11.77 mm is the dimension quoted for the long army so allowing for barrel compression it would seem this is the one. Amazing to find it outside your house!
Yepp, I am pretty sure about it now as I asked on a Norwegian black powder forum. It is very likely a 1860-1867 bullet as just about all of the kammerlader rifles where converted to cartridges in 67.
They where also quite impressed about the fact that I found this as they are rare.
I do know that there was a hexagonal rifle on a farm about 300m from here when my grandfather lived there but I don`t think the lead would oxidize to this extend in that amount of time. It has sand imbedded in the oxide and that really brings the age to its right.
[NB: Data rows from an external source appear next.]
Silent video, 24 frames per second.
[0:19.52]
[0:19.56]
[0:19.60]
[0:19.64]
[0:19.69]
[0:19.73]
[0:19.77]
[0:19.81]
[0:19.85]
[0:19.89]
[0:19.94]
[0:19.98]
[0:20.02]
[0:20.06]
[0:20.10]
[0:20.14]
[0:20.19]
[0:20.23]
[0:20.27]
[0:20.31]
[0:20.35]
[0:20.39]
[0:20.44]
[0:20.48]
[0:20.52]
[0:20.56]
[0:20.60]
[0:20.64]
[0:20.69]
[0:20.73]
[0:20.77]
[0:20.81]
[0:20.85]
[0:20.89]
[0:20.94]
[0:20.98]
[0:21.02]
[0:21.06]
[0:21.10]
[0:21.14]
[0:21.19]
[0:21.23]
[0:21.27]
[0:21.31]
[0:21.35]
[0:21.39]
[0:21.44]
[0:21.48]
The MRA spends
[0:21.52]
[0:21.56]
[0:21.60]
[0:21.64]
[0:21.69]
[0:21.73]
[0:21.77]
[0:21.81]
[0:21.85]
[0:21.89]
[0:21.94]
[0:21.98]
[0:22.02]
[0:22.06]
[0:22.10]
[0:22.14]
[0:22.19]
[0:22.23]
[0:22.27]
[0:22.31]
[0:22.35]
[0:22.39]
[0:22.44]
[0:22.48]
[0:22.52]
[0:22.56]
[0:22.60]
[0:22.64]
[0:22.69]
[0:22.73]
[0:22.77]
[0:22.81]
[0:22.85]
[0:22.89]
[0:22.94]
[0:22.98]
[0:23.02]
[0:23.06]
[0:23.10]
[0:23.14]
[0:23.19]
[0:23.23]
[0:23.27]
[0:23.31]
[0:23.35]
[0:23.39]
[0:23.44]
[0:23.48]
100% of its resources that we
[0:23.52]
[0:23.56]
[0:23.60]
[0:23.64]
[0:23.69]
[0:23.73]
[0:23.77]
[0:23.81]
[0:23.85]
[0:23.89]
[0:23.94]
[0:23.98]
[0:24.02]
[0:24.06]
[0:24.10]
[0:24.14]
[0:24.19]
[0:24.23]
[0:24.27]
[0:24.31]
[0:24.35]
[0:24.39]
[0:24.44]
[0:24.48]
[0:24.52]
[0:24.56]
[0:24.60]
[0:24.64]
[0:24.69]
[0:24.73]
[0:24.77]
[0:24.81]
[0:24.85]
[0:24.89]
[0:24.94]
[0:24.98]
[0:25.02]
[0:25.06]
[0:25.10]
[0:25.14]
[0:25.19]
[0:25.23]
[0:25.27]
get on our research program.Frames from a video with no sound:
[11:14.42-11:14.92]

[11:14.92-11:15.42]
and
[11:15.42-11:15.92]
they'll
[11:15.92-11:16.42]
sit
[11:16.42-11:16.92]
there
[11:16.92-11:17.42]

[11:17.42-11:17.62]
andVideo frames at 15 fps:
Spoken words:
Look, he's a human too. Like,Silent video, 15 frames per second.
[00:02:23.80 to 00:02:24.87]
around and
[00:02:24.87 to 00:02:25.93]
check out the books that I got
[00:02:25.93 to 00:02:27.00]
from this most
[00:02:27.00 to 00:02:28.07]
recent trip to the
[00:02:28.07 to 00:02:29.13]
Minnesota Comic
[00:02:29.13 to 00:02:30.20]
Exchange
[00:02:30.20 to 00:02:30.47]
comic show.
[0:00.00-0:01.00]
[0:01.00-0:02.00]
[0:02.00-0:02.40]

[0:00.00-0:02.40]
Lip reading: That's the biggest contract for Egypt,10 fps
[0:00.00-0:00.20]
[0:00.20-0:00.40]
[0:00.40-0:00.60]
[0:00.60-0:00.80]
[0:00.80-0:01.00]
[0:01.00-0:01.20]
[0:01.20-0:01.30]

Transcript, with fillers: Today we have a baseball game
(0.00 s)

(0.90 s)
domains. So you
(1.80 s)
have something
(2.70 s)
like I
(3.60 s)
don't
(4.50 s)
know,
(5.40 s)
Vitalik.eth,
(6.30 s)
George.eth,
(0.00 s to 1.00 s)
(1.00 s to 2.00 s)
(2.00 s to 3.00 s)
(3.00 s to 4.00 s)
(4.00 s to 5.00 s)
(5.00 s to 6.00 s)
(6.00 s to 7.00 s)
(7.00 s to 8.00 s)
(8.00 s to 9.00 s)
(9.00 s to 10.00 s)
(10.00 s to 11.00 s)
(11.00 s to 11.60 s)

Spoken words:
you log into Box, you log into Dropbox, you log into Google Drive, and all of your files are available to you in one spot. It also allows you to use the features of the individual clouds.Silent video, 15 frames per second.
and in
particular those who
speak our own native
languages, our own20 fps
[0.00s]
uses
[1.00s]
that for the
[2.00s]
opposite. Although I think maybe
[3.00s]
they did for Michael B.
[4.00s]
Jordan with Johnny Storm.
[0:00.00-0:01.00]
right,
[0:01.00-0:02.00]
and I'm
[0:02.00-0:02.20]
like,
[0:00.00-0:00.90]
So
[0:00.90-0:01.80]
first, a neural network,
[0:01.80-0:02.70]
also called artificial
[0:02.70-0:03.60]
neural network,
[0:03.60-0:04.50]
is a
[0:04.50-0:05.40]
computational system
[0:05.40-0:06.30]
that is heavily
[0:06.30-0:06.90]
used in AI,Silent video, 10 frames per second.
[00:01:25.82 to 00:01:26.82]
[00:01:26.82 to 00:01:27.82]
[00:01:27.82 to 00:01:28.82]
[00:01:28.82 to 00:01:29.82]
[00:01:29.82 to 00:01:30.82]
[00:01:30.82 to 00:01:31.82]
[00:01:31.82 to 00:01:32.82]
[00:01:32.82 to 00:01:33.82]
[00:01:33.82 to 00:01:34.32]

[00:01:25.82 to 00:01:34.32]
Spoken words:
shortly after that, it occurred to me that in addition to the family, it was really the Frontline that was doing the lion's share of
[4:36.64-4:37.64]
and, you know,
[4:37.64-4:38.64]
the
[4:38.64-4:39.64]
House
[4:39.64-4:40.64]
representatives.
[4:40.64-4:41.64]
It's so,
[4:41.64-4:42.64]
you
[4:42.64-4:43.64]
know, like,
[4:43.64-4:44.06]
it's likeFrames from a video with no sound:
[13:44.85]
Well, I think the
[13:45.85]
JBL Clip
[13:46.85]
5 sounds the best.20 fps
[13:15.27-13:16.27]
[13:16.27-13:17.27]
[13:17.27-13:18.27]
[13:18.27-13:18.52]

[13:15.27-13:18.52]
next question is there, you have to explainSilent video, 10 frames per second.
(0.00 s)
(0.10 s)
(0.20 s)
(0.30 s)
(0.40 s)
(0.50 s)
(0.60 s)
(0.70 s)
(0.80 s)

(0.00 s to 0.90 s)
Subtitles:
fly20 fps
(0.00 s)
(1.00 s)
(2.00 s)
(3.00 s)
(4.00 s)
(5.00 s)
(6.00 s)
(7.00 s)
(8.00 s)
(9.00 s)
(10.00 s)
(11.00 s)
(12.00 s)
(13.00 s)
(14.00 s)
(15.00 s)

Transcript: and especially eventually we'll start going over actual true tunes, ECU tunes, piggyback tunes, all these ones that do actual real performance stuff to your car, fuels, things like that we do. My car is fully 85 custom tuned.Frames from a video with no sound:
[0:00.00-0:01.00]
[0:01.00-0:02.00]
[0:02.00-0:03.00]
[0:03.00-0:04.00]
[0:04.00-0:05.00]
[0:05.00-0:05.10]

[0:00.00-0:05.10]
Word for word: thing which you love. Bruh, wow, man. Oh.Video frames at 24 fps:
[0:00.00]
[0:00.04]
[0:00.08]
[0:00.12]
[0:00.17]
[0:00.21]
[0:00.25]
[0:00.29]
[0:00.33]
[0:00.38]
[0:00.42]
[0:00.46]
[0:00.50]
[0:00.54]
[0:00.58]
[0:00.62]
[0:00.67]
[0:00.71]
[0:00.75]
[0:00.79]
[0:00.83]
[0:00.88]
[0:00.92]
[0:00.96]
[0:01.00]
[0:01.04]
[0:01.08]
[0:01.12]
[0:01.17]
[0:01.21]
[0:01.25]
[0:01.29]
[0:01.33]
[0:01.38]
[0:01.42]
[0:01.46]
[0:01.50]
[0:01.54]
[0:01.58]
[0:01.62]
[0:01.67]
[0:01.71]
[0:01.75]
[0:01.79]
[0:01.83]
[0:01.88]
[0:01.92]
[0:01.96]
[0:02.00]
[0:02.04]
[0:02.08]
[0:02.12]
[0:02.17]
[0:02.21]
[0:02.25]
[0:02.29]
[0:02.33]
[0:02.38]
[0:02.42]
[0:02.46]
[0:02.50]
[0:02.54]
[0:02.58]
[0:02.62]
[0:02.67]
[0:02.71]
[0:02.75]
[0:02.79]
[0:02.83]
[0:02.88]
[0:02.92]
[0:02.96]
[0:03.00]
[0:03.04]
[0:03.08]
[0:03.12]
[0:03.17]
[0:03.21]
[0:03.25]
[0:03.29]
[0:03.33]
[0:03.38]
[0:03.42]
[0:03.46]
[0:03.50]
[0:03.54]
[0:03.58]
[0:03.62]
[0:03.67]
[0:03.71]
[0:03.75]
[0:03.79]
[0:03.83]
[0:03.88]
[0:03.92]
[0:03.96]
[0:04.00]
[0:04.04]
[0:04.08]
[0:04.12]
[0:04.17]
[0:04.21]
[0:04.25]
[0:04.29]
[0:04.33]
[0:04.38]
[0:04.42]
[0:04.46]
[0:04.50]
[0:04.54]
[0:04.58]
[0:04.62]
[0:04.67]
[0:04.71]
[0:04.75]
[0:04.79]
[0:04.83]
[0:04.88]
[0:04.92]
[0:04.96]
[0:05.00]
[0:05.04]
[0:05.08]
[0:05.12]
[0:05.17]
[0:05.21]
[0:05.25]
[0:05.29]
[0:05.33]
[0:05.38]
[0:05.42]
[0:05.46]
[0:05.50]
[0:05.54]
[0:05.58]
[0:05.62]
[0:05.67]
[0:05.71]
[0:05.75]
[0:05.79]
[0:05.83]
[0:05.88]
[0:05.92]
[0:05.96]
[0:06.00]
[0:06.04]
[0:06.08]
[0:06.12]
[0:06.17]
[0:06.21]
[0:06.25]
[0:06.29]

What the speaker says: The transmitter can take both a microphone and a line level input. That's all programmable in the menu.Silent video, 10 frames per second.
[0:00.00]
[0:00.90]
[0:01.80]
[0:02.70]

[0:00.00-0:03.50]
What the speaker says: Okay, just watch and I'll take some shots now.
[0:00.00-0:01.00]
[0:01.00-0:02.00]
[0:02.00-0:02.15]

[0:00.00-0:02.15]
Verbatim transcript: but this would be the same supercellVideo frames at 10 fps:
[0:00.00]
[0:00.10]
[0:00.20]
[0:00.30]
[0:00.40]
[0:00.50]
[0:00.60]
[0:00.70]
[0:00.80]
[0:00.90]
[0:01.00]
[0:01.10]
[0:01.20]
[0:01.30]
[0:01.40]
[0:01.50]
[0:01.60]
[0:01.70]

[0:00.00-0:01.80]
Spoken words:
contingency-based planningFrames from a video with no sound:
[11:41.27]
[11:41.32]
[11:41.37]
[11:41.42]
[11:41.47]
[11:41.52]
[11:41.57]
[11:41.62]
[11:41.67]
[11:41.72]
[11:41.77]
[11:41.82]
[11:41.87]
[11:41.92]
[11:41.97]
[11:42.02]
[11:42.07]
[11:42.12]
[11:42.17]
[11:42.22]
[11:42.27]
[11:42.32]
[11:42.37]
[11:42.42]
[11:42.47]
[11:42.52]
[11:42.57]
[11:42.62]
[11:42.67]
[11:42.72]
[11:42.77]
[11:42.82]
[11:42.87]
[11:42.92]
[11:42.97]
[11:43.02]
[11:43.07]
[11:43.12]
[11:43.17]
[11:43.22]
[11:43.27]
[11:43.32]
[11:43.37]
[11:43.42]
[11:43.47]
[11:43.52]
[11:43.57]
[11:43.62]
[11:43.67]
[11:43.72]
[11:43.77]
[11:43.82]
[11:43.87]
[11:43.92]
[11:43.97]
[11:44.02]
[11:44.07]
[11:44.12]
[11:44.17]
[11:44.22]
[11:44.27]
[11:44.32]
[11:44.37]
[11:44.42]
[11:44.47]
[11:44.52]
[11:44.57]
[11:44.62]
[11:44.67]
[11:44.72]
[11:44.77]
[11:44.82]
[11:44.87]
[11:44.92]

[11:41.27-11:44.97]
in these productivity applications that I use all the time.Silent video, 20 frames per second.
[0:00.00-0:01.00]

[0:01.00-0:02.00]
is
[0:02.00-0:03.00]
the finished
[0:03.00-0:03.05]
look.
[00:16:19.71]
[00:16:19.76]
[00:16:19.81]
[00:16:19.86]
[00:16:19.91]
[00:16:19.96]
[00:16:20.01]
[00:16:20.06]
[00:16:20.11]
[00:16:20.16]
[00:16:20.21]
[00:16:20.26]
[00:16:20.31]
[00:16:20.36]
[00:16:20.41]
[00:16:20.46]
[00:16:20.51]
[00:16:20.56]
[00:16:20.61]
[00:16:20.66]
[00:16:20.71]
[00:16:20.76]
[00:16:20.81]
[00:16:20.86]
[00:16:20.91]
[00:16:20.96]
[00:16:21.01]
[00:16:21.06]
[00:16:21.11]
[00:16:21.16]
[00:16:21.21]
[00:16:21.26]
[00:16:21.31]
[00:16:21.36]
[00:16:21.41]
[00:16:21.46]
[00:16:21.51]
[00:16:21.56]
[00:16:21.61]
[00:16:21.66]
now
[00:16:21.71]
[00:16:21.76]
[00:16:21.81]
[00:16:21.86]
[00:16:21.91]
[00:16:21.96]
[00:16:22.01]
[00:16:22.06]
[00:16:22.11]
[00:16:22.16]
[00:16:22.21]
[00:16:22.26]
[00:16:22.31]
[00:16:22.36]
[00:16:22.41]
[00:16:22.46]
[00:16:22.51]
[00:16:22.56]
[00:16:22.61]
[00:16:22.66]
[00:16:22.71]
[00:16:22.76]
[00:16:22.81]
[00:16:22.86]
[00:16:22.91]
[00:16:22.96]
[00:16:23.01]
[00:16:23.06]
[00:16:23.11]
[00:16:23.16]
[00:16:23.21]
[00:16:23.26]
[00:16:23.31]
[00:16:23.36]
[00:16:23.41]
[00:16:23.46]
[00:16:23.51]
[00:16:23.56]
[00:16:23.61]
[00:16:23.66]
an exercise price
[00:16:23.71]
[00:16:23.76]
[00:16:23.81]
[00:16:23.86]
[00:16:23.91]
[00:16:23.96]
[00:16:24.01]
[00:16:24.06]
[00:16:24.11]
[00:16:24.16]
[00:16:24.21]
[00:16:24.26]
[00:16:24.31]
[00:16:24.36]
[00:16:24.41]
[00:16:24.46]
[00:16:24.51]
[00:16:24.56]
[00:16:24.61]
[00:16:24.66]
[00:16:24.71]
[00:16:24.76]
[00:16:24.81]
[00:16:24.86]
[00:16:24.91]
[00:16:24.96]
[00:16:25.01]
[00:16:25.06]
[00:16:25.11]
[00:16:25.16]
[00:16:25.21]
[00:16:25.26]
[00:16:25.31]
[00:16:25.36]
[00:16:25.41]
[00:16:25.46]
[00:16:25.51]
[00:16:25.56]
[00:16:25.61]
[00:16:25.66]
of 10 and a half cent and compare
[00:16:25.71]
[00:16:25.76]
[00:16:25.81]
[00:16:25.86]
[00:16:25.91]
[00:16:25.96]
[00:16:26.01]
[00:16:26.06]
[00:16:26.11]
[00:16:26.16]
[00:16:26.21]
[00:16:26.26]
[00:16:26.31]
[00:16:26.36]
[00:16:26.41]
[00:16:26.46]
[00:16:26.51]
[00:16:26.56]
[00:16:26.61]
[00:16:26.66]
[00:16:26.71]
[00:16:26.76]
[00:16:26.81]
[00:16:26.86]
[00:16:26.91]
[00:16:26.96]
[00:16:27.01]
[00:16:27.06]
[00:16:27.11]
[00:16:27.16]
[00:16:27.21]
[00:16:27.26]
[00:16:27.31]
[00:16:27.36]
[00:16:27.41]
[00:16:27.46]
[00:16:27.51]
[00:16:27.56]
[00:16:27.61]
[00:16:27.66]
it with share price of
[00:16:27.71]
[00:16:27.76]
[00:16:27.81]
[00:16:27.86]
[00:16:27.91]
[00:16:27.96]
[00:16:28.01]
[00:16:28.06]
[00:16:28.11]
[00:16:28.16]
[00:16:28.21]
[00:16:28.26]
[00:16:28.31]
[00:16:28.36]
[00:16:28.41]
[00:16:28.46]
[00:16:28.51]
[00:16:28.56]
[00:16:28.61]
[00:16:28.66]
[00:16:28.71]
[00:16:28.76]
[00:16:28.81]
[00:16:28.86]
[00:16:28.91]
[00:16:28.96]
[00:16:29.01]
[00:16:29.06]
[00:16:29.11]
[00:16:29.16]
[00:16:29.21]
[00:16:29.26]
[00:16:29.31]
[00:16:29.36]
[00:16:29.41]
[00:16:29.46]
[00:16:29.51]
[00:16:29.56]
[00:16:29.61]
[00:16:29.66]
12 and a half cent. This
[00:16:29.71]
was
The coin I found from 1908 is also marketed online as a "difficult year" so I do have luck with me!
7.92mm, 0.303", 30-06?
I am not completely sure that any of those actually are WW2 but at my grandmas house I found several rifle cases dated to the 40`s did not check the caliber as I gave them to her for her to display.
Today I went to what once was one of the only bridges over a decent sized nearby river in a deep valley and searched the 800m of trail to the collapsed bridge I am pretty confident the germans must have used, and one of the first good signals was a old 9mm FMJ pistol bullet, completely intact and with rifling grooves.
It seemed to have been fired from pretty far away as it was not deep and there is no signs that it hit something before entering the ground, I went on with the search and eventually I found the source. IIRC about 8 or so 9mm shell casings was lying around in a area of 20m on the trail.
They where marked 9mm 44 and then two letters and an arrow of some kind.
I also found rifle cases in that area but I haven`t looked to closely at them yet, they ended up in my junk bag as I have enough of them.
Think I will search the area one more time later and hope to find a completely intact 9mm casing for the bullet as the best one I have now has a small nick in it.